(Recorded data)
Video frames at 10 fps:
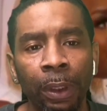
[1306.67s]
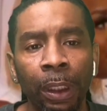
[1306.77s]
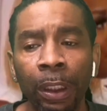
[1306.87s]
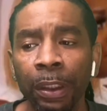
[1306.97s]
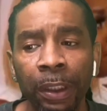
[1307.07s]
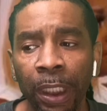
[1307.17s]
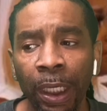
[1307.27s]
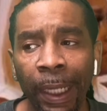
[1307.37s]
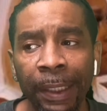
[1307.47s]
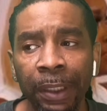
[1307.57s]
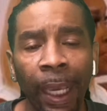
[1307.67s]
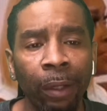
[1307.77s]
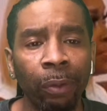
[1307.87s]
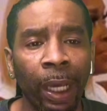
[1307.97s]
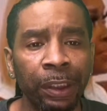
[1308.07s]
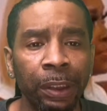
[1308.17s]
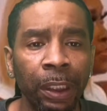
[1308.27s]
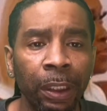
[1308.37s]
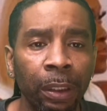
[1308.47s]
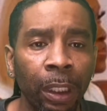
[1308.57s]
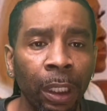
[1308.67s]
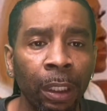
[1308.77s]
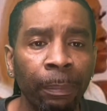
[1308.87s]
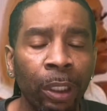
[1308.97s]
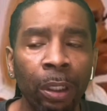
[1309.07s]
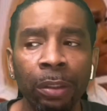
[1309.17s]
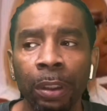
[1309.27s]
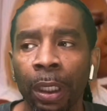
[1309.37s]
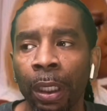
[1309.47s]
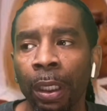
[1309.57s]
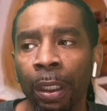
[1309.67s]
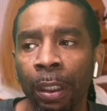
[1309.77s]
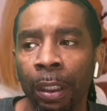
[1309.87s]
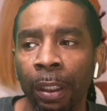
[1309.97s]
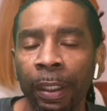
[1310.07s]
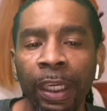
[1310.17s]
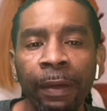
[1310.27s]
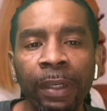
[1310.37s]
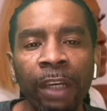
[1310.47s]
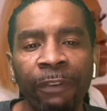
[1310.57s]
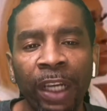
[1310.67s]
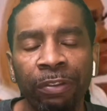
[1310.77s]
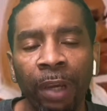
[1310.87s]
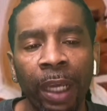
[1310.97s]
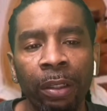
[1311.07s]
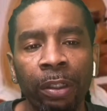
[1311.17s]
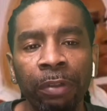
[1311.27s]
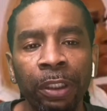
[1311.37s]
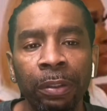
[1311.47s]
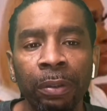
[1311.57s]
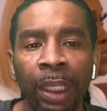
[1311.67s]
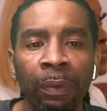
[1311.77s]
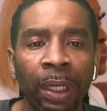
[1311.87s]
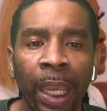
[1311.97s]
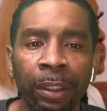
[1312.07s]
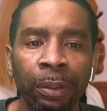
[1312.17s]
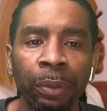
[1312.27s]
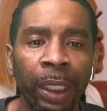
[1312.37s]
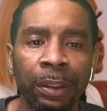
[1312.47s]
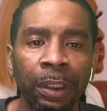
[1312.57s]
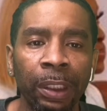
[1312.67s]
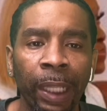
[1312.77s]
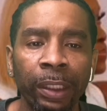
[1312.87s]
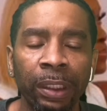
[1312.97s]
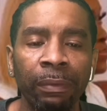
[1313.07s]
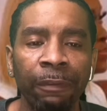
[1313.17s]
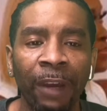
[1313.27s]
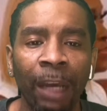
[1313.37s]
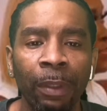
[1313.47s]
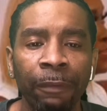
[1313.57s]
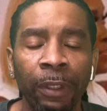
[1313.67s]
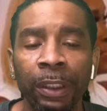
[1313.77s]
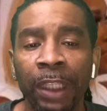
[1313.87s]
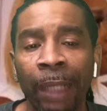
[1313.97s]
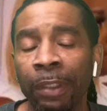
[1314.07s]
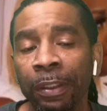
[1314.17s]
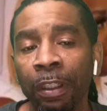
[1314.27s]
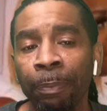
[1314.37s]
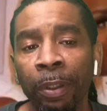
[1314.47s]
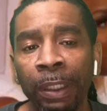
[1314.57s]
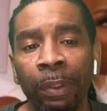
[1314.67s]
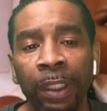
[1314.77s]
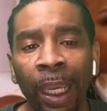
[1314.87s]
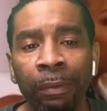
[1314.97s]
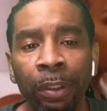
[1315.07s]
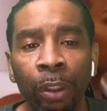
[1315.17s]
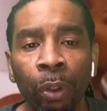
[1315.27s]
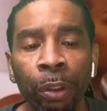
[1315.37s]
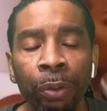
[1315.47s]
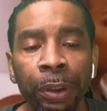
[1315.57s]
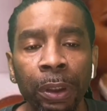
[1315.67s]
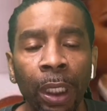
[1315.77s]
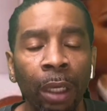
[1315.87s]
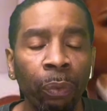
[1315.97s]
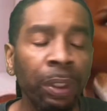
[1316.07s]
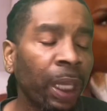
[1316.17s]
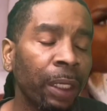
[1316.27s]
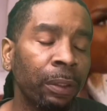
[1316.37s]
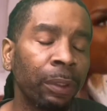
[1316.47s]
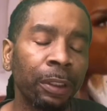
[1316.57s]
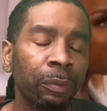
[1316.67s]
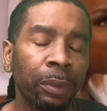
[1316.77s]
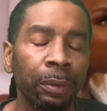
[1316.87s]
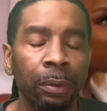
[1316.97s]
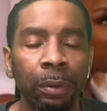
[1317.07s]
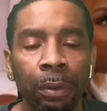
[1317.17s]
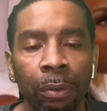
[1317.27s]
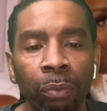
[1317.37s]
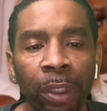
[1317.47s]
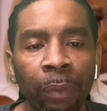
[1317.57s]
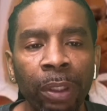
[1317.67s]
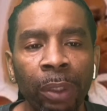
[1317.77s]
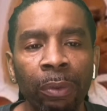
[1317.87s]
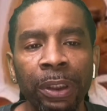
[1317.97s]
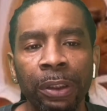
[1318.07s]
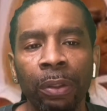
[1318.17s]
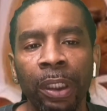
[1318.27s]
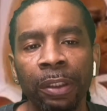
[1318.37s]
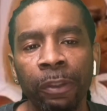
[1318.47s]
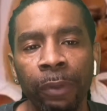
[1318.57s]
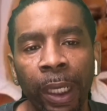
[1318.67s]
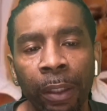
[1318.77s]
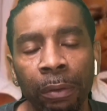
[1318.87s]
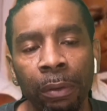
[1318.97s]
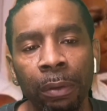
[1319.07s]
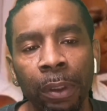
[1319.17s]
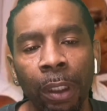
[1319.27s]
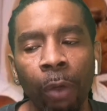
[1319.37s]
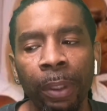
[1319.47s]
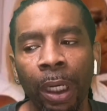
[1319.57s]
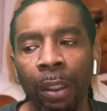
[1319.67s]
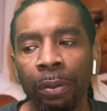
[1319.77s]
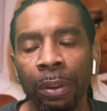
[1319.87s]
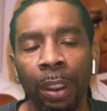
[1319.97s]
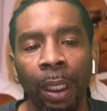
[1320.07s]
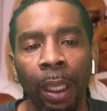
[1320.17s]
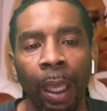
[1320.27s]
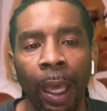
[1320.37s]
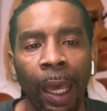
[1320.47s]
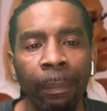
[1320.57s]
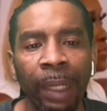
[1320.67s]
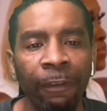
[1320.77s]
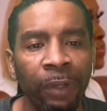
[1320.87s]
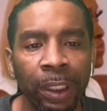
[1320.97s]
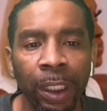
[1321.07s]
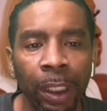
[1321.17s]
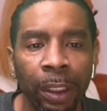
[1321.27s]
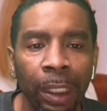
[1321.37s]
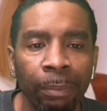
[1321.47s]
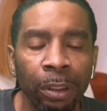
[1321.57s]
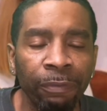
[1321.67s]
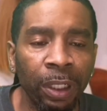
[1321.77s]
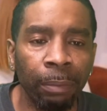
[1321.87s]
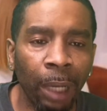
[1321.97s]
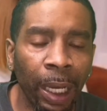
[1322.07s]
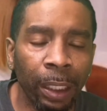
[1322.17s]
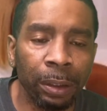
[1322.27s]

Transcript: Because again, I say I don't know how she did it. Because even if I tried to agree to it, they would have had to do that scene like 75 motherfucking times. At some point, they would have came to the conclusion, we can't do this one. We just don't cut this one out. You know, because I'm not going to get in that motherfucking box.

= WORK REQUIRED =
Would you please repeat all the data word for word, but without the pictures?

= PROBLEM SOLUTION =
Video frames at 10 fps:
[1306.67s]
[1306.77s]
[1306.87s]
[1306.97s]
[1307.07s]
[1307.17s]
[1307.27s]
[1307.37s]
[1307.47s]
[1307.57s]
[1307.67s]
[1307.77s]
[1307.87s]
[1307.97s]
[1308.07s]
[1308.17s]
[1308.27s]
[1308.37s]
[1308.47s]
[1308.57s]
[1308.67s]
[1308.77s]
[1308.87s]
[1308.97s]
[1309.07s]
[1309.17s]
[1309.27s]
[1309.37s]
[1309.47s]
[1309.57s]
[1309.67s]
[1309.77s]
[1309.87s]
[1309.97s]
[1310.07s]
[1310.17s]
[1310.27s]
[1310.37s]
[1310.47s]
[1310.57s]
[1310.67s]
[1310.77s]
[1310.87s]
[1310.97s]
[1311.07s]
[1311.17s]
[1311.27s]
[1311.37s]
[1311.47s]
[1311.57s]
[1311.67s]
[1311.77s]
[1311.87s]
[1311.97s]
[1312.07s]
[1312.17s]
[1312.27s]
[1312.37s]
[1312.47s]
[1312.57s]
[1312.67s]
[1312.77s]
[1312.87s]
[1312.97s]
[1313.07s]
[1313.17s]
[1313.27s]
[1313.37s]
[1313.47s]
[1313.57s]
[1313.67s]
[1313.77s]
[1313.87s]
[1313.97s]
[1314.07s]
[1314.17s]
[1314.27s]
[1314.37s]
[1314.47s]
[1314.57s]
[1314.67s]
[1314.77s]
[1314.87s]
[1314.97s]
[1315.07s]
[1315.17s]
[1315.27s]
[1315.37s]
[1315.47s]
[1315.57s]
[1315.67s]
[1315.77s]
[1315.87s]
[1315.97s]
[1316.07s]
[1316.17s]
[1316.27s]
[1316.37s]
[1316.47s]
[1316.57s]
[1316.67s]
[1316.77s]
[1316.87s]
[1316.97s]
[1317.07s]
[1317.17s]
[1317.27s]
[1317.37s]
[1317.47s]
[1317.57s]
[1317.67s]
[1317.77s]
[1317.87s]
[1317.97s]
[1318.07s]
[1318.17s]
[1318.27s]
[1318.37s]
[1318.47s]
[1318.57s]
[1318.67s]
[1318.77s]
[1318.87s]
[1318.97s]
[1319.07s]
[1319.17s]
[1319.27s]
[1319.37s]
[1319.47s]
[1319.57s]
[1319.67s]
[1319.77s]
[1319.87s]
[1319.97s]
[1320.07s]
[1320.17s]
[1320.27s]
[1320.37s]
[1320.47s]
[1320.57s]
[1320.67s]
[1320.77s]
[1320.87s]
[1320.97s]
[1321.07s]
[1321.17s]
[1321.27s]
[1321.37s]
[1321.47s]
[1321.57s]
[1321.67s]
[1321.77s]
[1321.87s]
[1321.97s]
[1322.07s]
[1322.17s]
[1322.27s]

Transcript: Because again, I say I don't know how she did it. Because even if I tried to agree to it, they would have had to do that scene like 75 motherfucking times. At some point, they would have came to the conclusion, we can't do this one. We just don't cut this one out. You know, because I'm not going to get in that motherfucking box.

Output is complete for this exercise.